Here’s Why an Attorney’s Fee Isn’t Always a Big Deal

You’re probably here because you want to know how the attorney’s fee varies; some charge expensively, and some do not.

There’s a lot of misinformation out there, but everyone needs to know precisely what happens when your attorney represents you in court and what they can do for you. You’ll probably realize that an attorney’s fee isn’t always a big deal. Find out more below.

It’s Not a One-Size-Fits-All Deal

You’ve probably heard the phrase, “attorney’s fees aren’t always a big deal.” Well, it is true. Sometimes they are—and sometimes they’re not.

Attorney’s fees can be a big deal if you’re in a long-term legal case and have to pay them for years. Attorney’s fees are usually paid out of the money that was recovered in your case. 

If you win, you might get back all or part of the money at stake when you sue the other party. If you lose, you’ll have to pay all or part of what was spent on your defense.

But if it’s just a minor problem and doesn’t last very long (like if you got hit with an attorney’s fee only once), then attorneys’ fees aren’t going to be much of an issue for you.

They’ll Do Everything to Fight for You

You should know about specific fees when hiring an attorney, but sometimes costs can be the least of your concerns. Attorneys will do everything to fight for you and your rights and don’t want to see you get scammed or taken advantage of by other attorneys.

Remember that you have a powerful ally in court when a lawyer is on your side. Attorneys are highly trained specialists, like those from Varcadipane & Pinnisi, who are well versed in their field and do everything they can to help their clients ease their stress and frustrations by winning the case. 

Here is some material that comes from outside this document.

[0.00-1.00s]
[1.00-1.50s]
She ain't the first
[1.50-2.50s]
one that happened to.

Therefore, with this in mind, an attorney’s fee is not always a big deal as they will represent you best to protect your interest.

The Case Is Worth the Fee

Attorney fees are rarely a big deal. Many people think that if an attorney’s fee is too high, it’s not worth paying. But that’s not always true. Sure, you might have to pay a higher rate than you’re used to—that’s usually the case when you hire an attorney for a big case. But if the case is worth it for you, then it’s worth paying more.

What makes a case worth it? Well, it depends on the type of case and what the outcome will be. If you’re going after someone wronged by another person, then getting justice might be worth whatever money you have to pay. 

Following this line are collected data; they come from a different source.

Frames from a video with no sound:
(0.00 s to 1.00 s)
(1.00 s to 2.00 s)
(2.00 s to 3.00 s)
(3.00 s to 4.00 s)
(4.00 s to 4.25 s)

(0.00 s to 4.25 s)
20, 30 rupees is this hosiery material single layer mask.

However, the amount of time spent on your case can vary from attorney to attorney, as well as from case to case, but here are some general guidelines:

  • A typical criminal defense attorney will charge between $200-$400 per hour for their services (usually more if they have a lot of experience).
  • A typical family law attorney will charge about $250-$350 per hour (again, usually more if they have a lot of experience).
  • A good civil trial attorney who specializes in labor issues will charge between $600-$1,000 per hour.

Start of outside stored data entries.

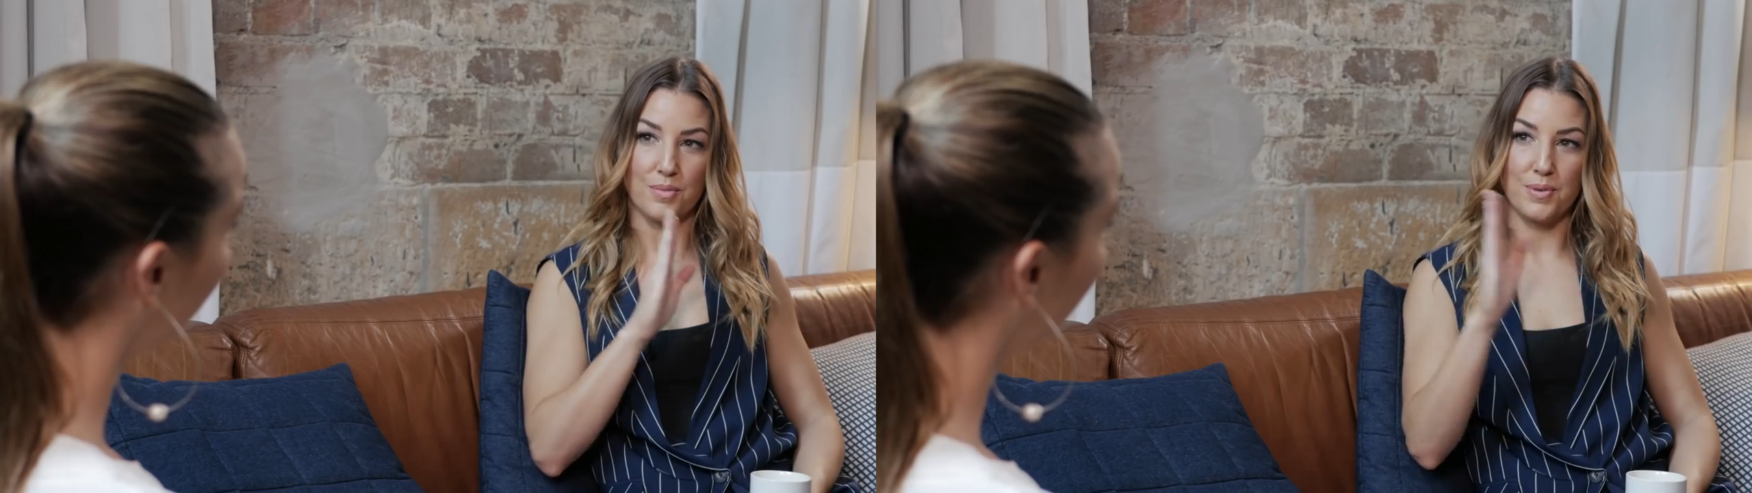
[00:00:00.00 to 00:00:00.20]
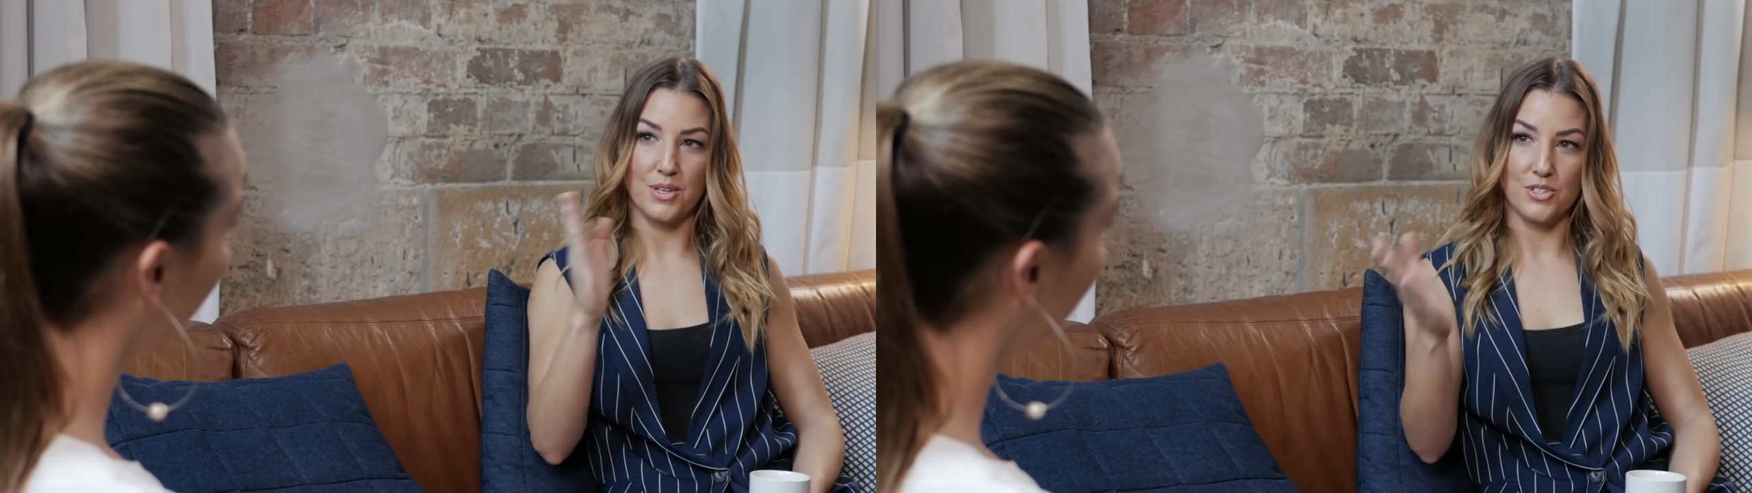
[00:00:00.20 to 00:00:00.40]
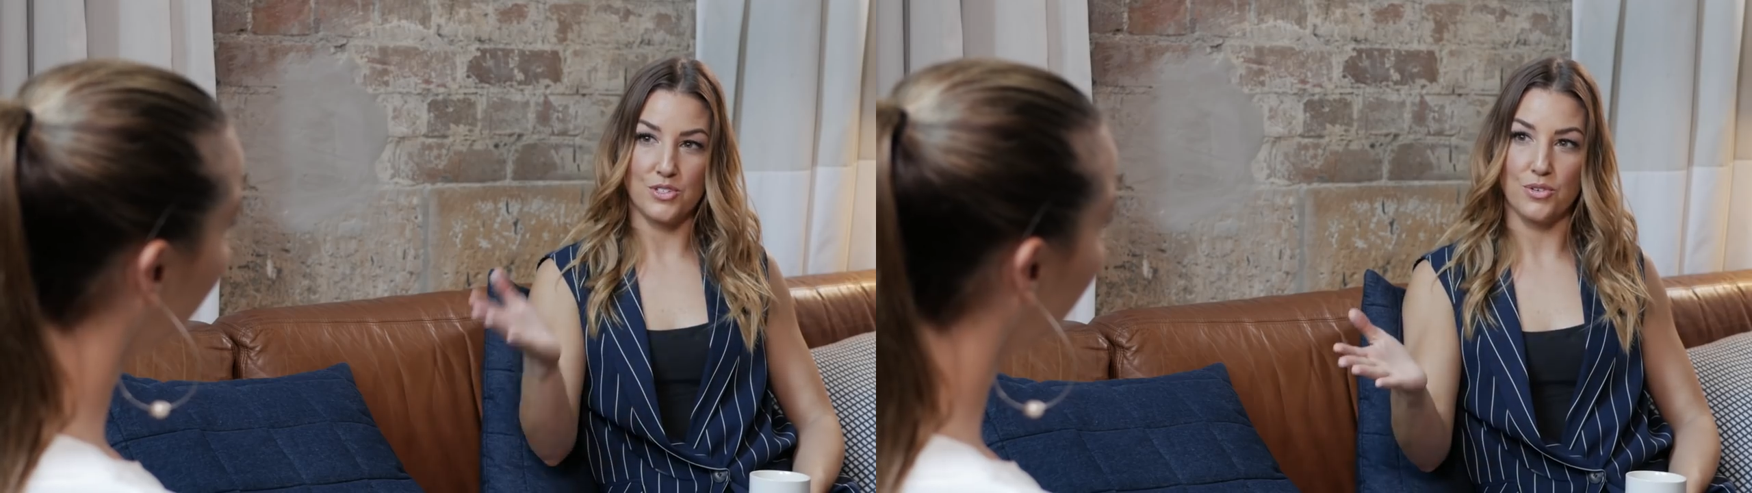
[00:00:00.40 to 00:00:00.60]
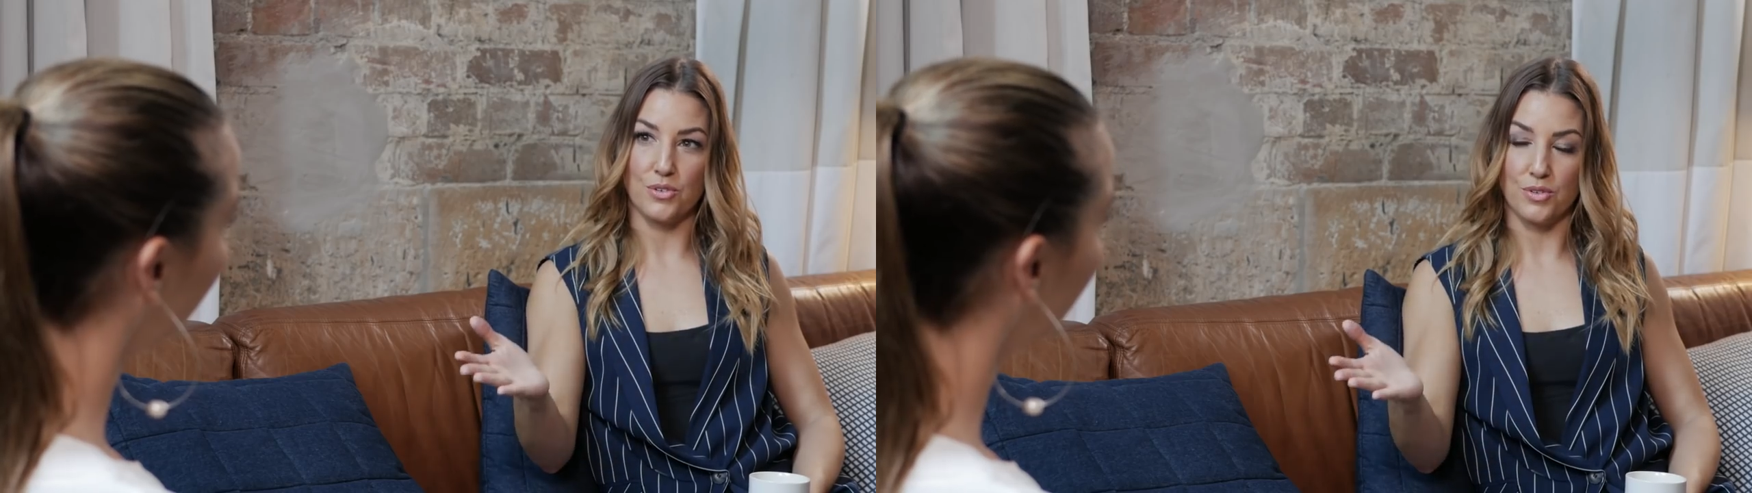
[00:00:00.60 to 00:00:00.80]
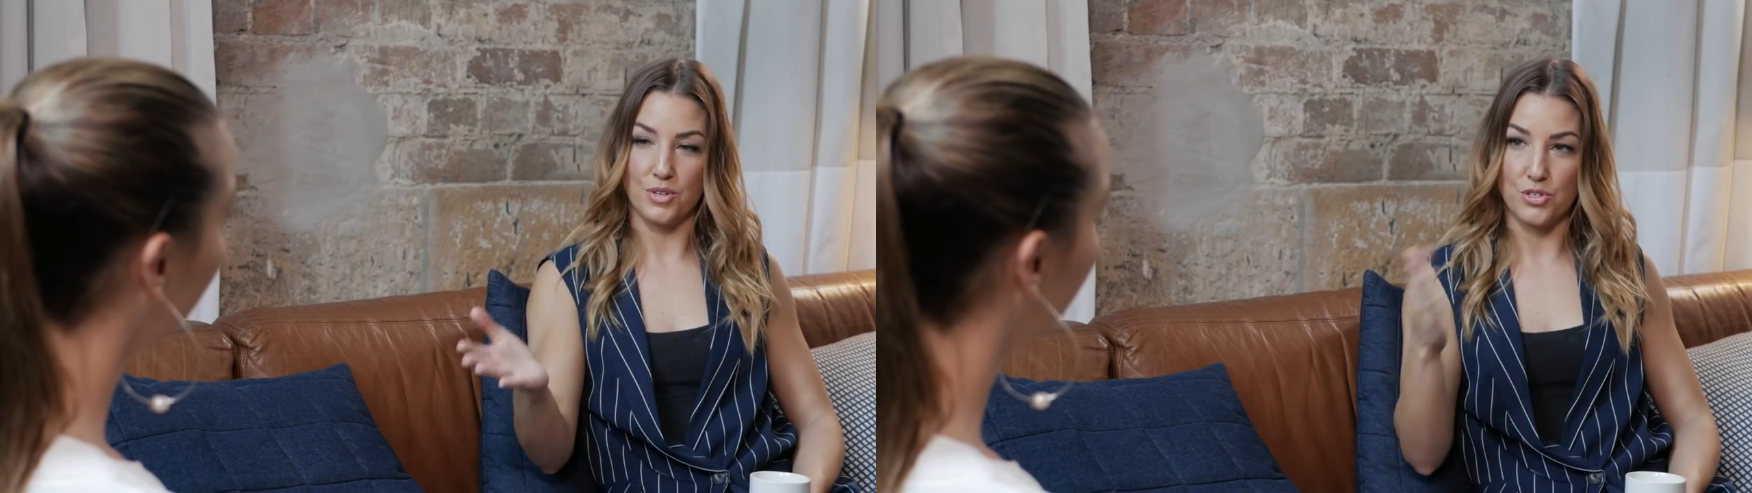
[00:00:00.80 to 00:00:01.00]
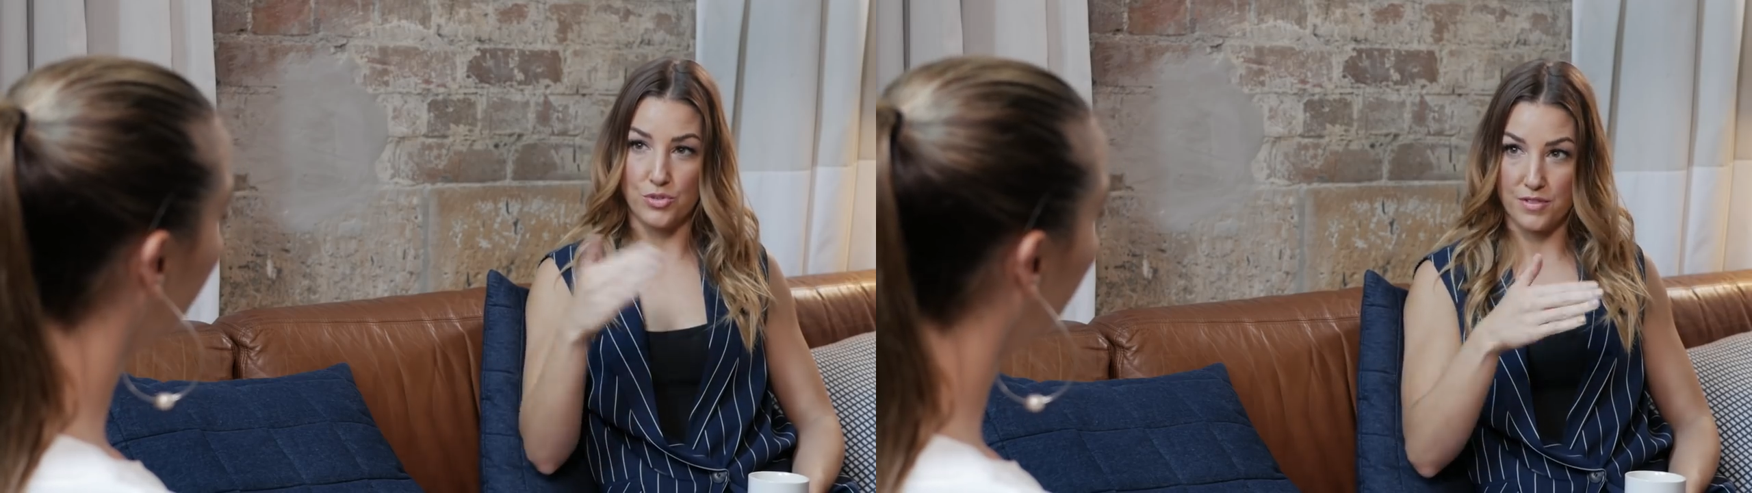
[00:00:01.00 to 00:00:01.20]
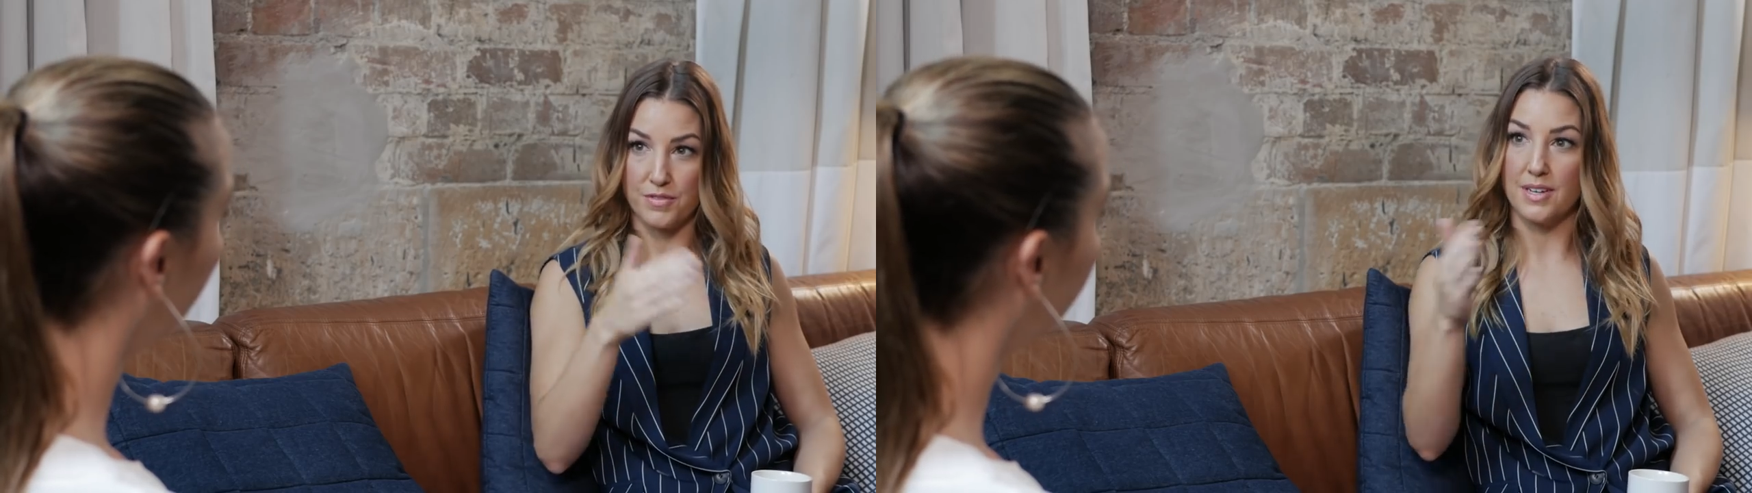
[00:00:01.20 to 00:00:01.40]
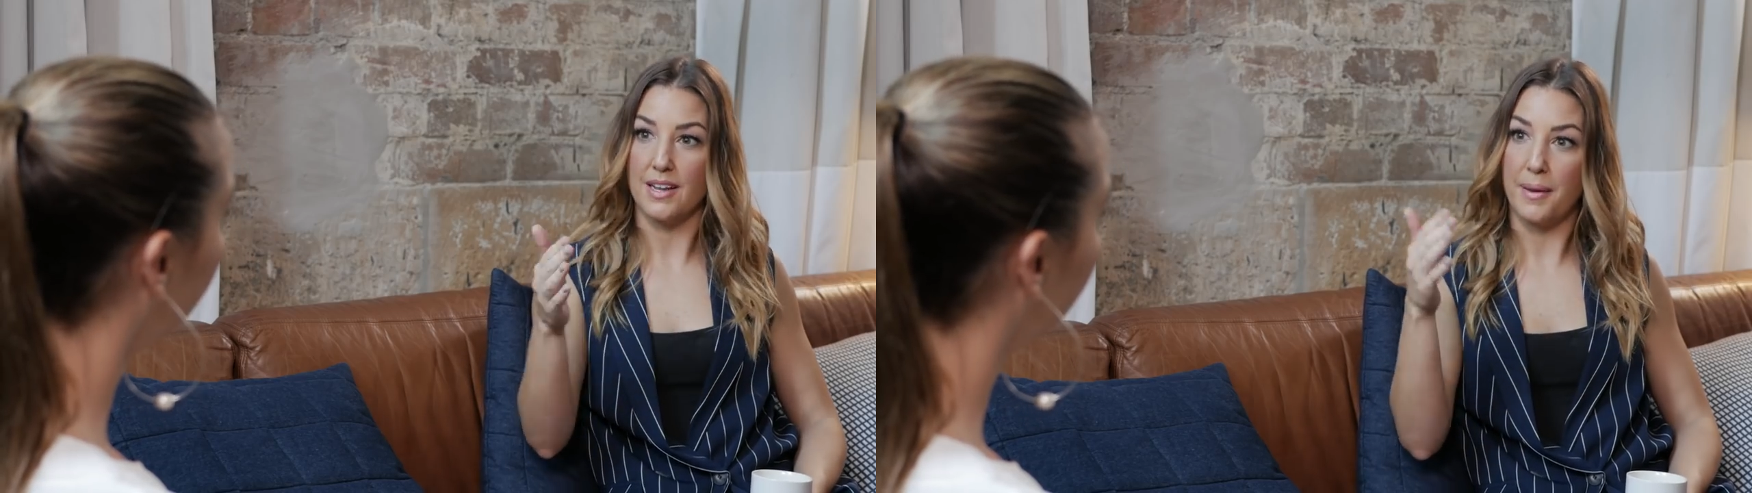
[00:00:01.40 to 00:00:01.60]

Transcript: because you're a driven,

Attorneys’ Fees Are Always Based on the Services Provided

Just because an attorney’s fee is set by law doesn’t mean it is always a big deal.

Attorney’s fees are based on the services provided and what the client is willing to pay. Many clients need to learn that different costs are associated with varying types of legal work.

For example, if you hire an attorney to help you get through a divorce, your attorney will probably charge less than if you hire an attorney for a criminal defense case. Attorney’s fees also depend on how much time they take to complete their work.

You can ask them directly if you want to know more about what fees your attorney charges.

Final Thoughts

The actual fee amount, while a big deal to some, is only sometimes all that big of an issue. Even though it’s a small amount of money, it still needs to be reasonably worth an attorney’s time. 

It should never be the reason you settle for subpar legal representation. The law has to work for you and your circumstances, which is precisely what a competent lawyer will accomplish by working on your behalf.